* _What you have to do_:
Keep the wording of each record exactly the same when you repeat it, and leave out pictures.

* _Data_:

—————

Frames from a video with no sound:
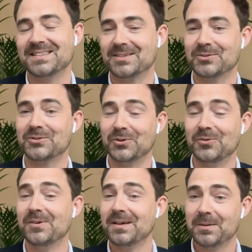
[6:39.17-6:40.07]
It's
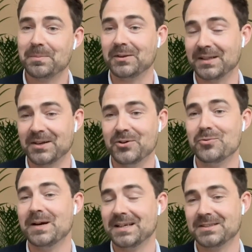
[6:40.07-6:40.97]
also built in new
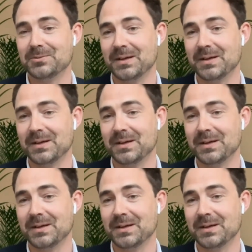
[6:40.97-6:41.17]
ways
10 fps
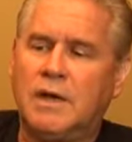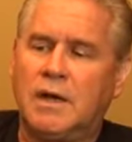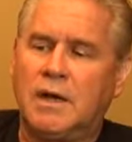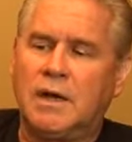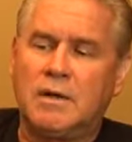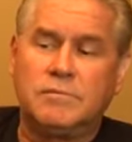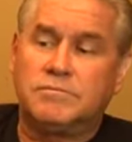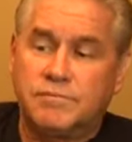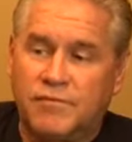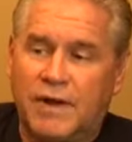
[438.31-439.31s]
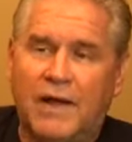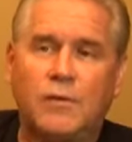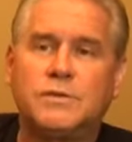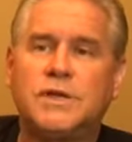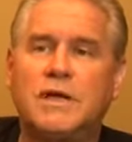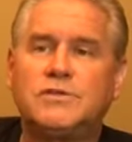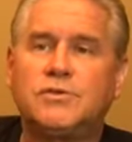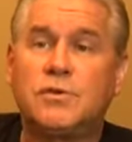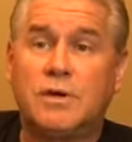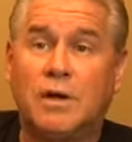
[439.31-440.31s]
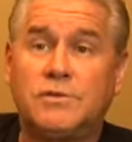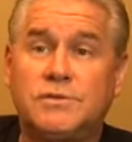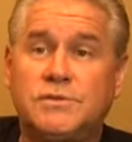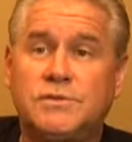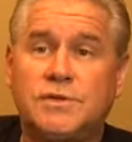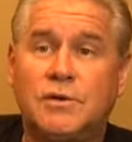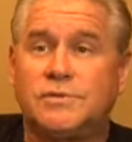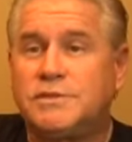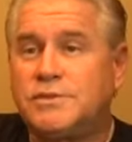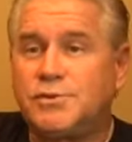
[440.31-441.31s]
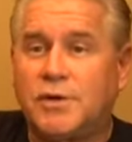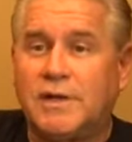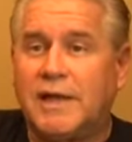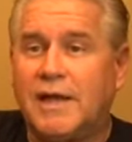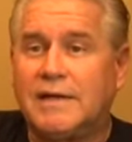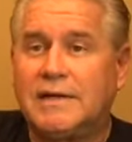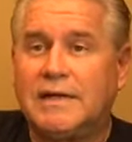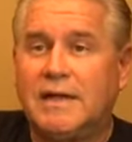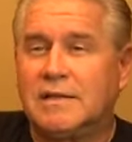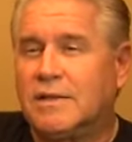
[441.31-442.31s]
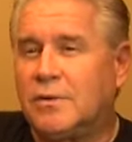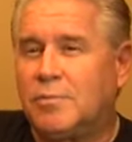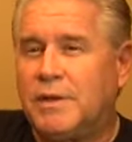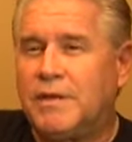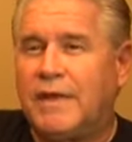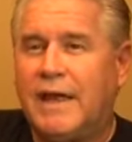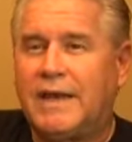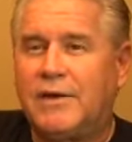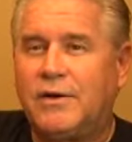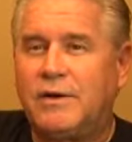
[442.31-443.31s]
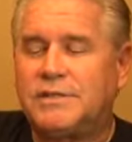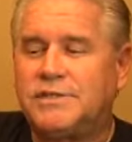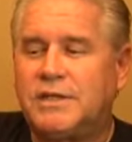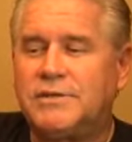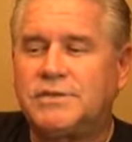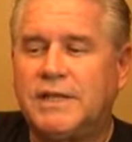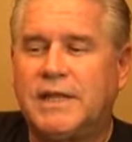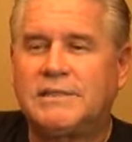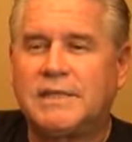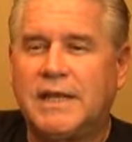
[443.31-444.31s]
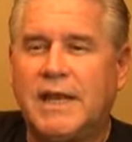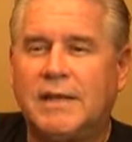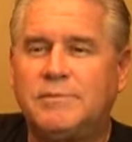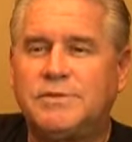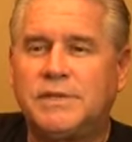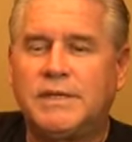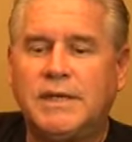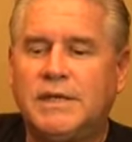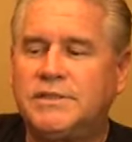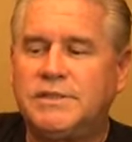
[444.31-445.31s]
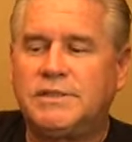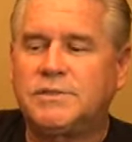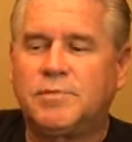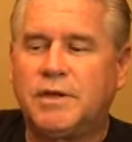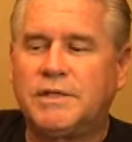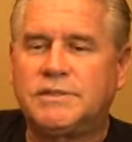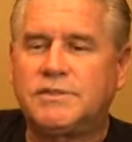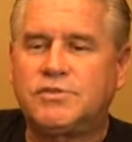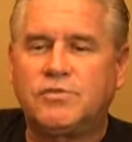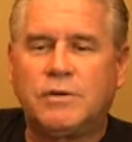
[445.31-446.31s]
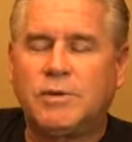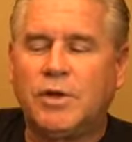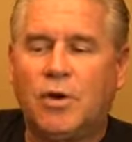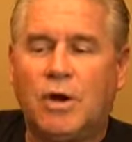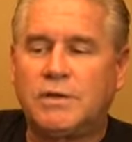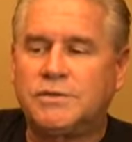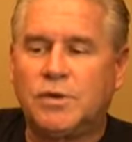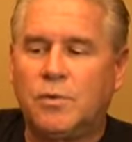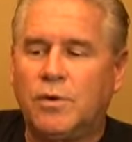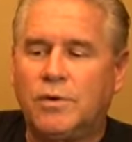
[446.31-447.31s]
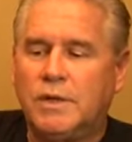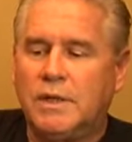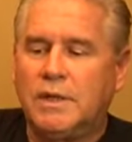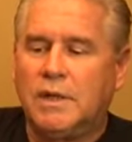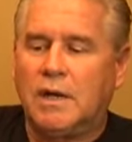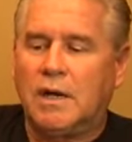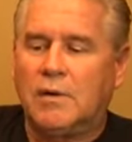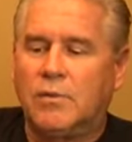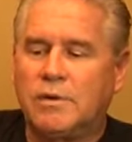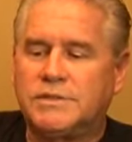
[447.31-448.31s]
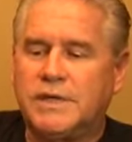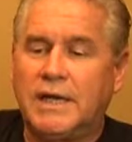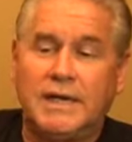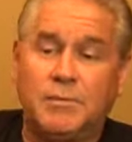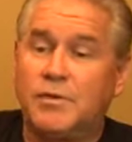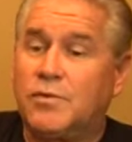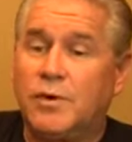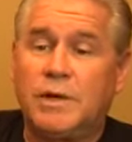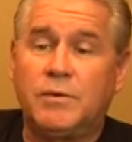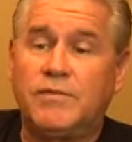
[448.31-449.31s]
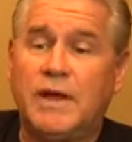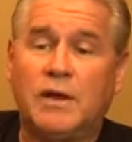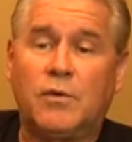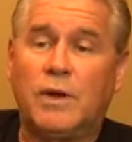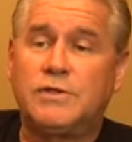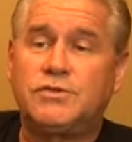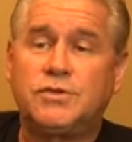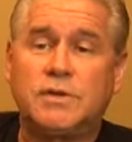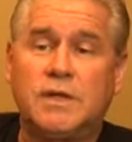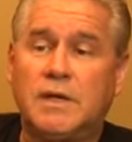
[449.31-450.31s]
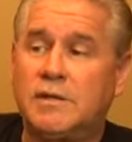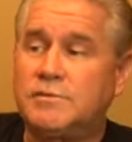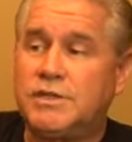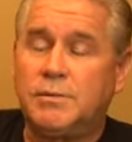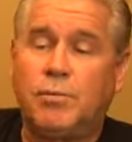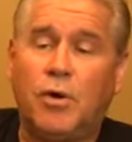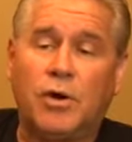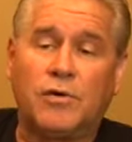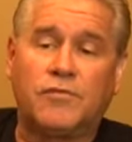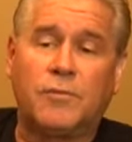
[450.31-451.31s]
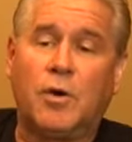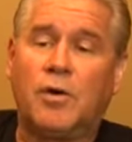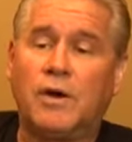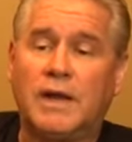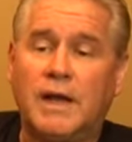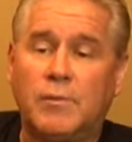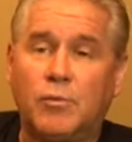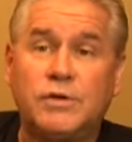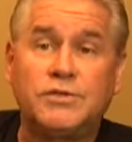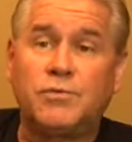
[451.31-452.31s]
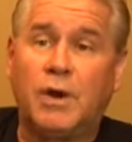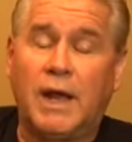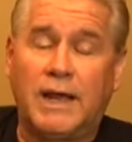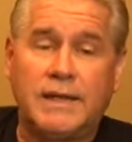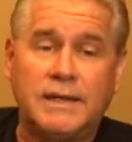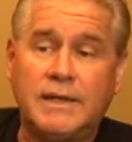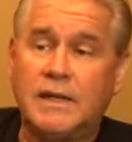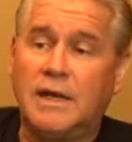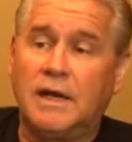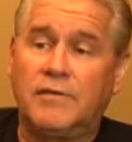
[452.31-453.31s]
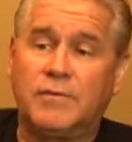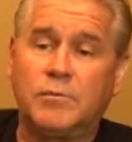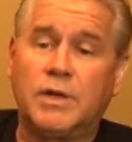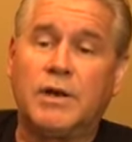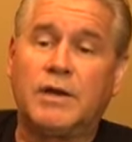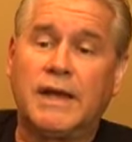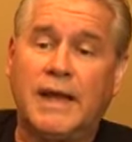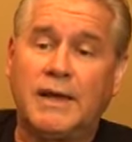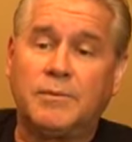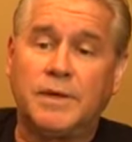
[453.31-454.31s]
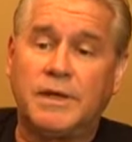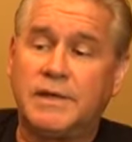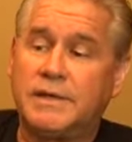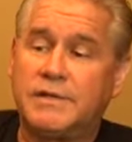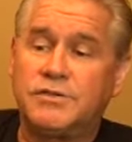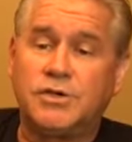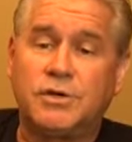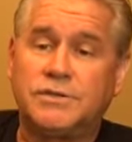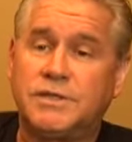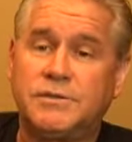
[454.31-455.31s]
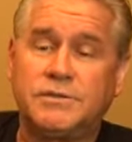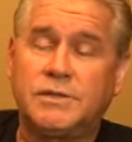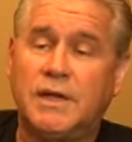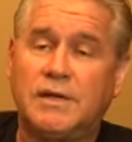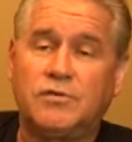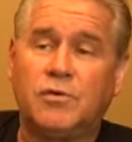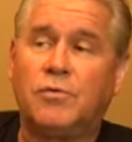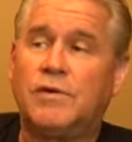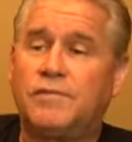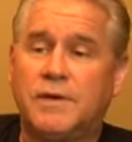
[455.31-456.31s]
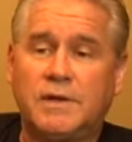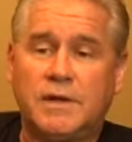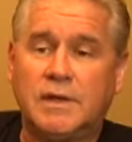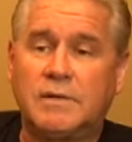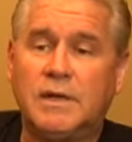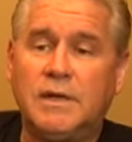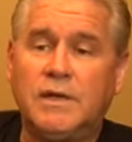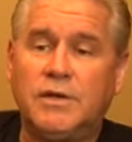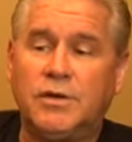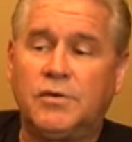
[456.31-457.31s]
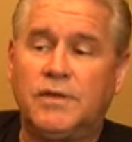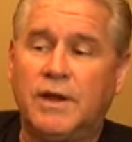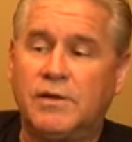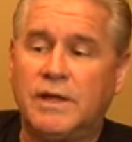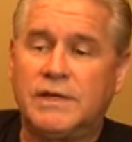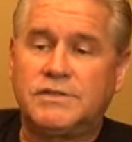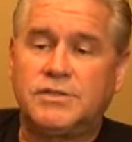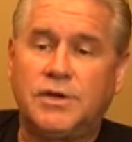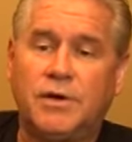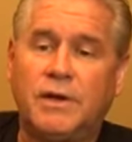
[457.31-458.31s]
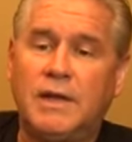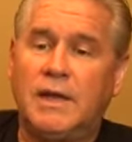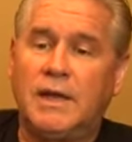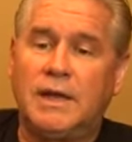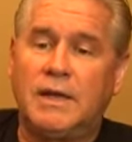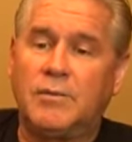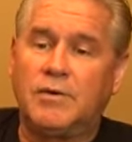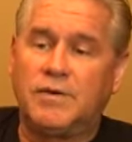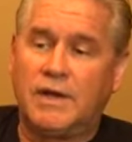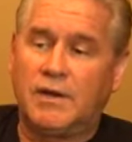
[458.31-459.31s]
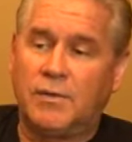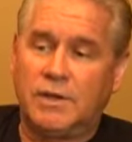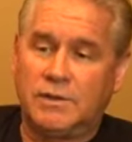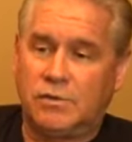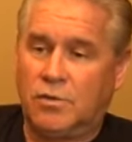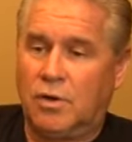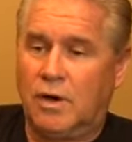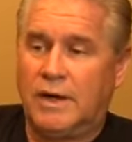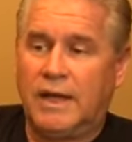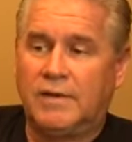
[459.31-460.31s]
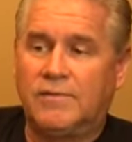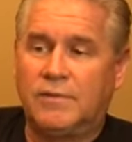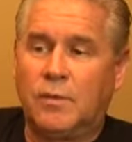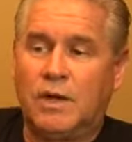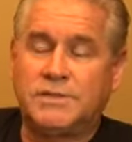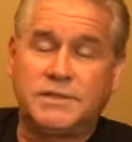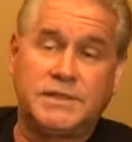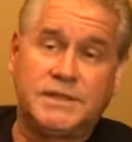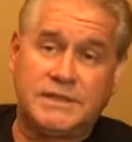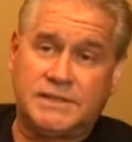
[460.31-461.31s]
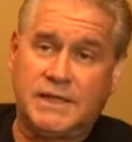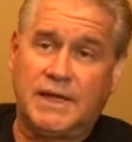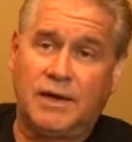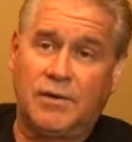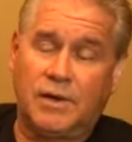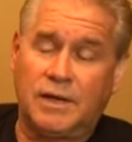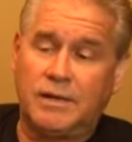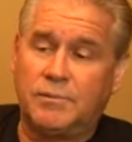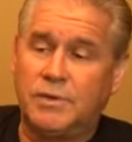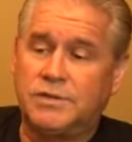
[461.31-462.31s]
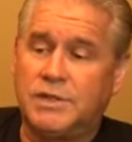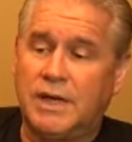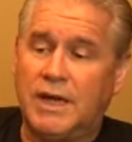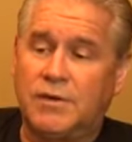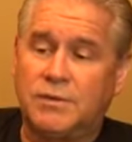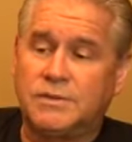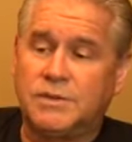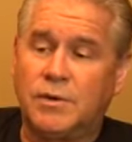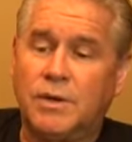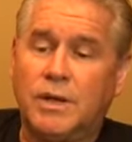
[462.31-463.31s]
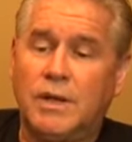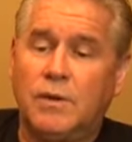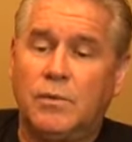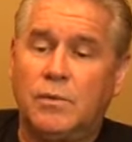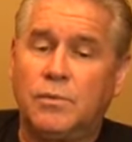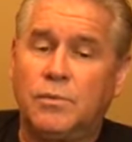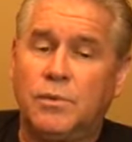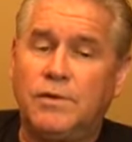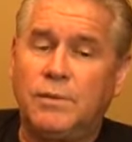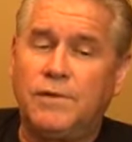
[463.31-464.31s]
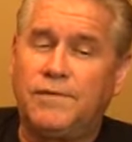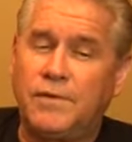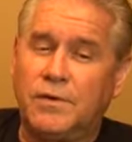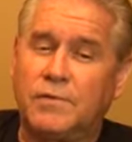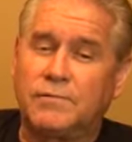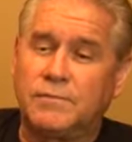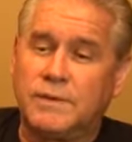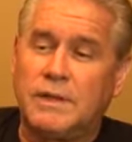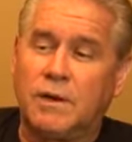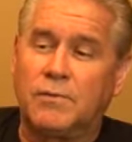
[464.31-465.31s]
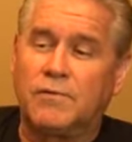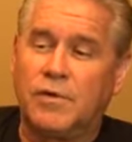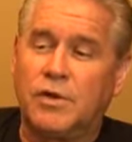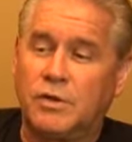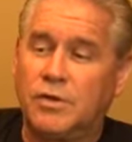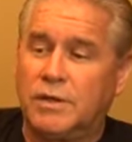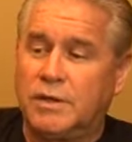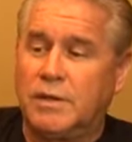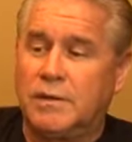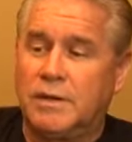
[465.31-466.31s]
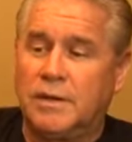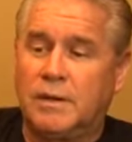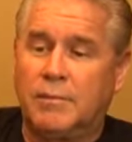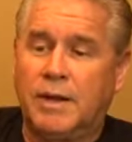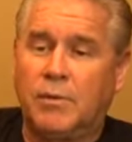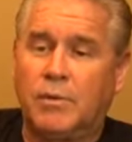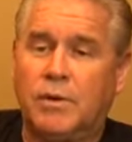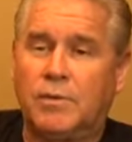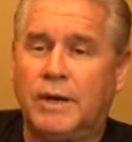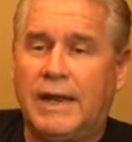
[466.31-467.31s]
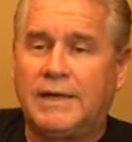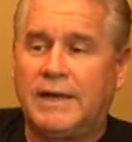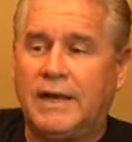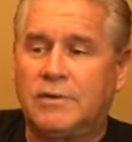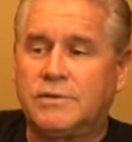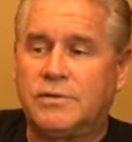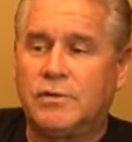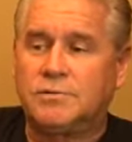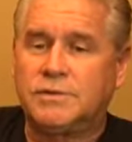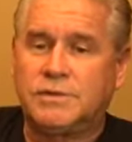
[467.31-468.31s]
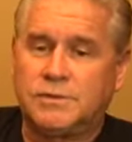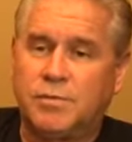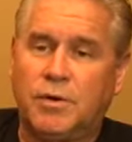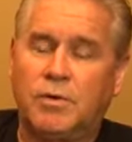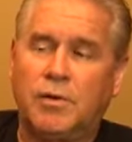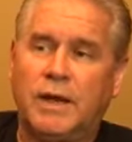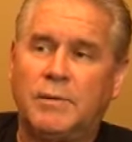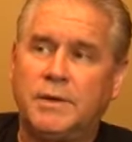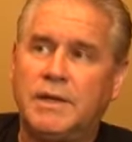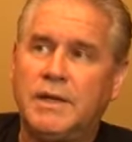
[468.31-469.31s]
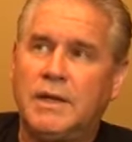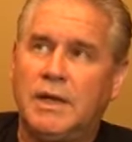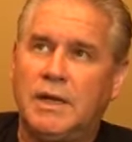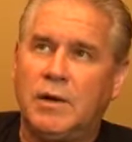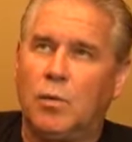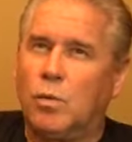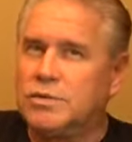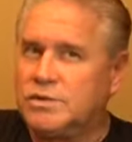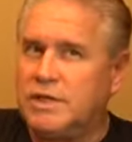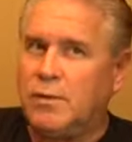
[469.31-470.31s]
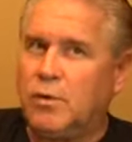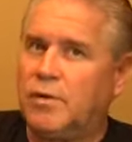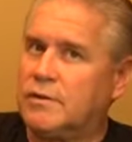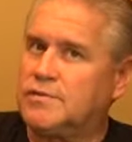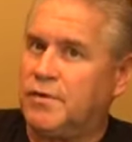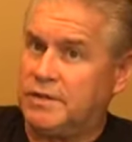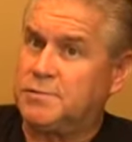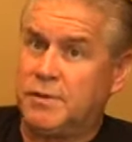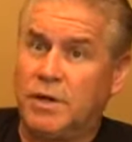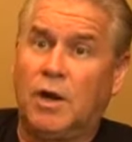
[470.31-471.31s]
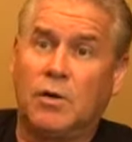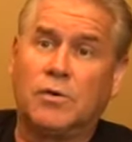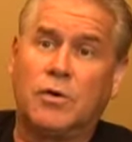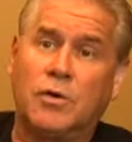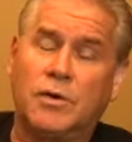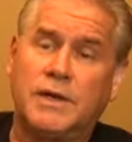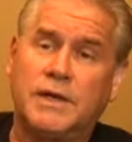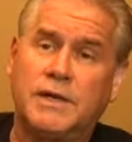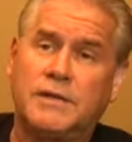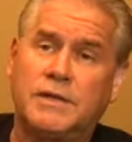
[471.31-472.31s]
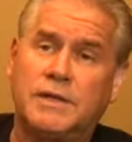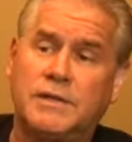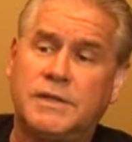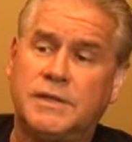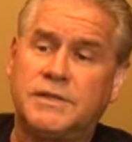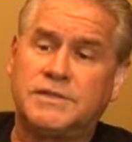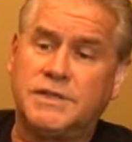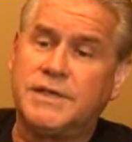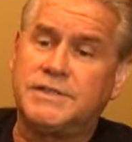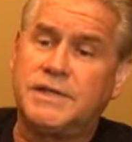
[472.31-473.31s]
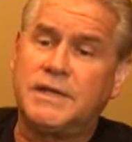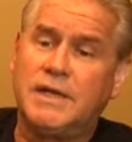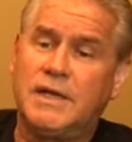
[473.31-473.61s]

Um, father was a high school coach, so she's sort of got a little bit of that in her, and she understands the game. She she just plays extremely hard. So we're uh, we're excited. And in between, we've got great shooter uh, Gene Parker from Oregon, Bridget Ryan uh, from Blair Academy in, in Jersey, who's had a terrific uh, year there last year. Uh, and we've got a great little guard out of the Washington, D.C. area and Bridget Ockren. So we, we feel, you know, very good uh, uh, about where we're at now in terms of this program. And, you know, we'll see where those freshmen go early in the in the in the season.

—————

* _Solved problem_:
Frames from a video with no sound:
[6:39.17-6:40.07]
It's
[6:40.07-6:40.97]
also built in new
[6:40.97-6:41.17]
ways
10 fps
[438.31-439.31s]
[439.31-440.31s]
[440.31-441.31s]
[441.31-442.31s]
[442.31-443.31s]
[443.31-444.31s]
[444.31-445.31s]
[445.31-446.31s]
[446.31-447.31s]
[447.31-448.31s]
[448.31-449.31s]
[449.31-450.31s]
[450.31-451.31s]
[451.31-452.31s]
[452.31-453.31s]
[453.31-454.31s]
[454.31-455.31s]
[455.31-456.31s]
[456.31-457.31s]
[457.31-458.31s]
[458.31-459.31s]
[459.31-460.31s]
[460.31-461.31s]
[461.31-462.31s]
[462.31-463.31s]
[463.31-464.31s]
[464.31-465.31s]
[465.31-466.31s]
[466.31-467.31s]
[467.31-468.31s]
[468.31-469.31s]
[469.31-470.31s]
[470.31-471.31s]
[471.31-472.31s]
[472.31-473.31s]
[473.31-473.61s]

Um, father was a high school coach, so she's sort of got a little bit of that in her, and she understands the game. She she just plays extremely hard. So we're uh, we're excited. And in between, we've got great shooter uh, Gene Parker from Oregon, Bridget Ryan uh, from Blair Academy in, in Jersey, who's had a terrific uh, year there last year. Uh, and we've got a great little guard out of the Washington, D.C. area and Bridget Ockren. So we, we feel, you know, very good uh, uh, about where we're at now in terms of this program. And, you know, we'll see where those freshmen go early in the in the in the season.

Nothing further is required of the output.